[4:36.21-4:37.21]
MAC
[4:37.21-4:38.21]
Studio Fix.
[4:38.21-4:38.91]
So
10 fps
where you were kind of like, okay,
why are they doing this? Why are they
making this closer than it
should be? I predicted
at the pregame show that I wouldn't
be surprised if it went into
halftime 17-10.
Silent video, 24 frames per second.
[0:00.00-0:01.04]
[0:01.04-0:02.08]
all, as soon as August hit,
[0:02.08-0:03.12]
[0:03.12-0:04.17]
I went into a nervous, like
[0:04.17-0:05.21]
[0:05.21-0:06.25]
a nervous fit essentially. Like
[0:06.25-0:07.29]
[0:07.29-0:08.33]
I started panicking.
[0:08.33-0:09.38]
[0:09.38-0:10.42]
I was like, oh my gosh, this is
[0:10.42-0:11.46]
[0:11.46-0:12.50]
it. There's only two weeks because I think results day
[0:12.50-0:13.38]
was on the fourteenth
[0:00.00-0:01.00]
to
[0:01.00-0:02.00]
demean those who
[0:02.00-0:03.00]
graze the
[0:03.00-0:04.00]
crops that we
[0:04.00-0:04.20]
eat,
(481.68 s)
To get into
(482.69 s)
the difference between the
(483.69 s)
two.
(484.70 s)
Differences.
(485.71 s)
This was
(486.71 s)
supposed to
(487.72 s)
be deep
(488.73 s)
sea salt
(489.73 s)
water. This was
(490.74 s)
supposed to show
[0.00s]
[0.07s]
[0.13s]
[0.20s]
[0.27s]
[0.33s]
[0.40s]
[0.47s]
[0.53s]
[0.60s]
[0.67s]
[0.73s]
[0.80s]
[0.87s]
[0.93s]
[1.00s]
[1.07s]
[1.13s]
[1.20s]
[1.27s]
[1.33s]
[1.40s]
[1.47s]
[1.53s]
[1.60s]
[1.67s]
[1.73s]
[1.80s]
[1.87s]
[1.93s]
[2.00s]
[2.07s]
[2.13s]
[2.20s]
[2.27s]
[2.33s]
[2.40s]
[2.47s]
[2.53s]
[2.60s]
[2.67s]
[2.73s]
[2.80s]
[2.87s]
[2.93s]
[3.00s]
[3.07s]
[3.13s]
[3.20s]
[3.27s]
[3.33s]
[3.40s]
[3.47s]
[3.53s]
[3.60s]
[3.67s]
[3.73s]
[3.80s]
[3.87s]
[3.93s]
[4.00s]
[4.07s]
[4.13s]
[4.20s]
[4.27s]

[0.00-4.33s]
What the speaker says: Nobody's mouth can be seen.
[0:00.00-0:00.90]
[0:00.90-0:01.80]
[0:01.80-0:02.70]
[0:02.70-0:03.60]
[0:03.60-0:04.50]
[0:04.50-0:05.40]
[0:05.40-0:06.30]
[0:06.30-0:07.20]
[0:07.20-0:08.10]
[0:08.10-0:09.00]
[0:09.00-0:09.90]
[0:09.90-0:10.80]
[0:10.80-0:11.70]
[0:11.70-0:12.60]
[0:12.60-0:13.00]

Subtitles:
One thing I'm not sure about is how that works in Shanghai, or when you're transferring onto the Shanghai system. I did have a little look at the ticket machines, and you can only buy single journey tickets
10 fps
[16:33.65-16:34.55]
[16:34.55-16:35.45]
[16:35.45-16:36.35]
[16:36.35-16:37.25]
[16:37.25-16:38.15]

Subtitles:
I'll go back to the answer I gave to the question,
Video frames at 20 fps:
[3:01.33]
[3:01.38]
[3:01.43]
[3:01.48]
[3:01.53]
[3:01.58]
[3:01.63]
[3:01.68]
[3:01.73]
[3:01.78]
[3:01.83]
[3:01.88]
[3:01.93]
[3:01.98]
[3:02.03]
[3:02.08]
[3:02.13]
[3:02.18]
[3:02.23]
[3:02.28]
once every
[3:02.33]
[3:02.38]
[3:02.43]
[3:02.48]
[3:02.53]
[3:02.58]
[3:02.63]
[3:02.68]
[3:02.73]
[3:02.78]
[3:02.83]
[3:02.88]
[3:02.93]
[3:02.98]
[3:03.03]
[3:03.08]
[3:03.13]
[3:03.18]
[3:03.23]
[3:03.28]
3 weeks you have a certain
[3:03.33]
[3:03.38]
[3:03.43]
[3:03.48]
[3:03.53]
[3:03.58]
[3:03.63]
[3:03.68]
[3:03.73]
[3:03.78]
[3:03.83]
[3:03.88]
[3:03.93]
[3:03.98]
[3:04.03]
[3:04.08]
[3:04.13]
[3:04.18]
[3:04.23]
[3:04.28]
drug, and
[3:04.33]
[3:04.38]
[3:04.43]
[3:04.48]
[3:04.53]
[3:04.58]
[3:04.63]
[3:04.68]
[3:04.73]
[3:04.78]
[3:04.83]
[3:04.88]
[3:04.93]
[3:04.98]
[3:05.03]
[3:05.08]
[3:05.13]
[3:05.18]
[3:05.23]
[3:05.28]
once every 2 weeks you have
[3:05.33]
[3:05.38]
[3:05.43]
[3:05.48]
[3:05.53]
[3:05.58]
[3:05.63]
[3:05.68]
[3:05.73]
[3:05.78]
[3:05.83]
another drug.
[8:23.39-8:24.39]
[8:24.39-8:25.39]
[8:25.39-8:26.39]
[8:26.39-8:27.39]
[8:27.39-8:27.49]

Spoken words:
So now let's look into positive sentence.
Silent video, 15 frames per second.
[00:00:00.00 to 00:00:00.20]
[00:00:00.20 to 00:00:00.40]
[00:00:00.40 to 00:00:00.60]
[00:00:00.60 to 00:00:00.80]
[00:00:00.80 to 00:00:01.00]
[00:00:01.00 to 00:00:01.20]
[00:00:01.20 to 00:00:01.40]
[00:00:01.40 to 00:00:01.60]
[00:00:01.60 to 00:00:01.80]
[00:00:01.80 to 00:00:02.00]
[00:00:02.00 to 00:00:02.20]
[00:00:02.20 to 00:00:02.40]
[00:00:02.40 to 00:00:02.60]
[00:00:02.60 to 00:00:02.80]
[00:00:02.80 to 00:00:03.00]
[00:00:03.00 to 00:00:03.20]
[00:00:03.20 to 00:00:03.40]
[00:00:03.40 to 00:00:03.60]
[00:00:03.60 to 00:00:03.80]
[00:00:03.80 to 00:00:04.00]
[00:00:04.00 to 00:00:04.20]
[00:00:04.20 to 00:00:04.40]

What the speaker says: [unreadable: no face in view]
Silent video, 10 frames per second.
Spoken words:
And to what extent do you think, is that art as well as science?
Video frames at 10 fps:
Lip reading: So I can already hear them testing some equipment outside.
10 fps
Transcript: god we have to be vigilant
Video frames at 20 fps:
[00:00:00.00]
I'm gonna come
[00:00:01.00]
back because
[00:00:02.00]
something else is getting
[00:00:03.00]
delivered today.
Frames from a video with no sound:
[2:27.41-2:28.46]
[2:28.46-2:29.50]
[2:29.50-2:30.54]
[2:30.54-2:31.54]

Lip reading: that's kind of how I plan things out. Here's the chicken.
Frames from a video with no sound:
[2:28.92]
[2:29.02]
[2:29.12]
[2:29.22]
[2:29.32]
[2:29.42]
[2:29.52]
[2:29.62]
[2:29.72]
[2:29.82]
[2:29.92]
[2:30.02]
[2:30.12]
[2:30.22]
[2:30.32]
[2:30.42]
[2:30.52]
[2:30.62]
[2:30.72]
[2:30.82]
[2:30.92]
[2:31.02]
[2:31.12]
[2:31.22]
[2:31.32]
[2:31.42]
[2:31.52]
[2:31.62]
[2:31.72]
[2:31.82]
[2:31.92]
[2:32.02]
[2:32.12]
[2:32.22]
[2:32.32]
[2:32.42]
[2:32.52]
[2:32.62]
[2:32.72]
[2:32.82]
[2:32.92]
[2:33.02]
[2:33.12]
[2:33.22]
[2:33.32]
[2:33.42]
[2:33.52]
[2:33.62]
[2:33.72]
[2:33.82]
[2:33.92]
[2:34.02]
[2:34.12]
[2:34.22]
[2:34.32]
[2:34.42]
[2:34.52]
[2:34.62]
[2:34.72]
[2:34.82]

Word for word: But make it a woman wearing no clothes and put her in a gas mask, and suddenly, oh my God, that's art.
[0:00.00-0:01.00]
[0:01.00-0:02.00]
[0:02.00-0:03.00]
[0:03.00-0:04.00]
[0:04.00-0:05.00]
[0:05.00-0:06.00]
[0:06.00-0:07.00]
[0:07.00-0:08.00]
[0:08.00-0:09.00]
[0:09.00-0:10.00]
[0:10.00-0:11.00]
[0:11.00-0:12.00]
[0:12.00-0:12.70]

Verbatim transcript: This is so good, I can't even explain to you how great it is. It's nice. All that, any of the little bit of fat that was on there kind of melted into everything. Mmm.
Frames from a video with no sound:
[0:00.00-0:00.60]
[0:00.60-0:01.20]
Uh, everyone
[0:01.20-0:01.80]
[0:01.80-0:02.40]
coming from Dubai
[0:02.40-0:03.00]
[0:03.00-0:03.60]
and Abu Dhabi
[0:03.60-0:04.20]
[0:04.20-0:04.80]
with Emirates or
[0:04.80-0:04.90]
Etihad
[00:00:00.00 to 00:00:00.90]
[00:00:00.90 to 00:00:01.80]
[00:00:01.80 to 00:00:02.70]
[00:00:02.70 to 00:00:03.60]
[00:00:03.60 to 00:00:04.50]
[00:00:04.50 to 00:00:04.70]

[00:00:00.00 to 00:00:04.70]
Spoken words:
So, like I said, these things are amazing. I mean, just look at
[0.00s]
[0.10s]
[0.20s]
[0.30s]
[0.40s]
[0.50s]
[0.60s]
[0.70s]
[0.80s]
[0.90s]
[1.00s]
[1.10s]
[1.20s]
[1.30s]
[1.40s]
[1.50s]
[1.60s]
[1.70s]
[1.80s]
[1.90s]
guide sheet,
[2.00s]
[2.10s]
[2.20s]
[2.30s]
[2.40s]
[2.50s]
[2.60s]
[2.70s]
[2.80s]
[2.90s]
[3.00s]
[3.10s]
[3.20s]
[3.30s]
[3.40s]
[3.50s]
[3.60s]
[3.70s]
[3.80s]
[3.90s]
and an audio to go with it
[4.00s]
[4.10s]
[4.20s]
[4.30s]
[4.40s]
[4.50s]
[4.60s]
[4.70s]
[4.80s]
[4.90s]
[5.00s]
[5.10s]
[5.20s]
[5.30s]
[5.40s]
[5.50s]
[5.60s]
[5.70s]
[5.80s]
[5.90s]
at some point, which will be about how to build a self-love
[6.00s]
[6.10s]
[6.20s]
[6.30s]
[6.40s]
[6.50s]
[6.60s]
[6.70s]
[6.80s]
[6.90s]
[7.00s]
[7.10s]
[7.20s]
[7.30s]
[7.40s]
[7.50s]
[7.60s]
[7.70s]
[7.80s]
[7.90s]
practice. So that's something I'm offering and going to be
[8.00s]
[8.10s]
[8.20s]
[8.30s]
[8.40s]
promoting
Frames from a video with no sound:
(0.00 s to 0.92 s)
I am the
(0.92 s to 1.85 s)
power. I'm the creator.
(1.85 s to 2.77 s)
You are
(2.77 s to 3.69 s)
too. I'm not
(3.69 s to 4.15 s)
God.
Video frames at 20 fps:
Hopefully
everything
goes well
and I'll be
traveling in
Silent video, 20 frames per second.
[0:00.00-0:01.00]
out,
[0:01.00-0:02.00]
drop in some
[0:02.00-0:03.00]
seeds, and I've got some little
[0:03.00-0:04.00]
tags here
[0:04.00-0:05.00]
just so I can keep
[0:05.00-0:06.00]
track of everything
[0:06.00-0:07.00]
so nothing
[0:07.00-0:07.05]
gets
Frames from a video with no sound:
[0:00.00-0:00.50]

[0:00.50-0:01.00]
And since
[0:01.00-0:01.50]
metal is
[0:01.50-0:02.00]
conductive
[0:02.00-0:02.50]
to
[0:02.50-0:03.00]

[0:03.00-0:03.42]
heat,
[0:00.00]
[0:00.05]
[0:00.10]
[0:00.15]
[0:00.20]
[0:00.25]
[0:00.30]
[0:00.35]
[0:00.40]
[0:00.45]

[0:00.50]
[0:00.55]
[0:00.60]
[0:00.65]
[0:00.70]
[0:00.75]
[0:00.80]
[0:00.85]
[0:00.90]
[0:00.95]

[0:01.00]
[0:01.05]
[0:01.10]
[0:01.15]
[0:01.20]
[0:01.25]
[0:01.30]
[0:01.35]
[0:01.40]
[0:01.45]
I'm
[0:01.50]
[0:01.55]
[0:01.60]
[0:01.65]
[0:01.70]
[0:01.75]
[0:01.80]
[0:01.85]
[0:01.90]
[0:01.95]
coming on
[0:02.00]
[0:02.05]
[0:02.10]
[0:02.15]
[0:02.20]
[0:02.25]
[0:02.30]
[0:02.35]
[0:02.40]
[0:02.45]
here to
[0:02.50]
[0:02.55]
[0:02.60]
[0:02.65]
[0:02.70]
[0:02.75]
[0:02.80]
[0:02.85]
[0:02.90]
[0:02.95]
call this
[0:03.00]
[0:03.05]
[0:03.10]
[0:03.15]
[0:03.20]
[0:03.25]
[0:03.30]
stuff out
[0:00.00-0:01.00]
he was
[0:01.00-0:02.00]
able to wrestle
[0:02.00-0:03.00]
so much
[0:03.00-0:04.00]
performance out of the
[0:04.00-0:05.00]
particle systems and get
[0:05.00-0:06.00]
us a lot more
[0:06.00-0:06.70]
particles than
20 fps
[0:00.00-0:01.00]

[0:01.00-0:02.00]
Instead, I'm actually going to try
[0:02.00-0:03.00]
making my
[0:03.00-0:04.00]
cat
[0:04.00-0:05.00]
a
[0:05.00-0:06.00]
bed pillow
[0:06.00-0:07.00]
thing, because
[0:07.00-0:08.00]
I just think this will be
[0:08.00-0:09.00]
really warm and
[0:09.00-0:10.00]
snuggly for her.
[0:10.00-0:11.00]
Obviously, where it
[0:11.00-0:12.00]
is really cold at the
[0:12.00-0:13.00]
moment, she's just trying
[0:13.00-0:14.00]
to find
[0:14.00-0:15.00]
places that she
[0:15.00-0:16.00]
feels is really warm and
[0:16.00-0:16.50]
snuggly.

● ● ● ●

▸ Work request
Find each line in the data above with the word "Silent", then copy it.

▸ Task solution
Silent video, 24 frames per second.
Silent video, 15 frames per second.
Silent video, 10 frames per second.
Silent video, 20 frames per second.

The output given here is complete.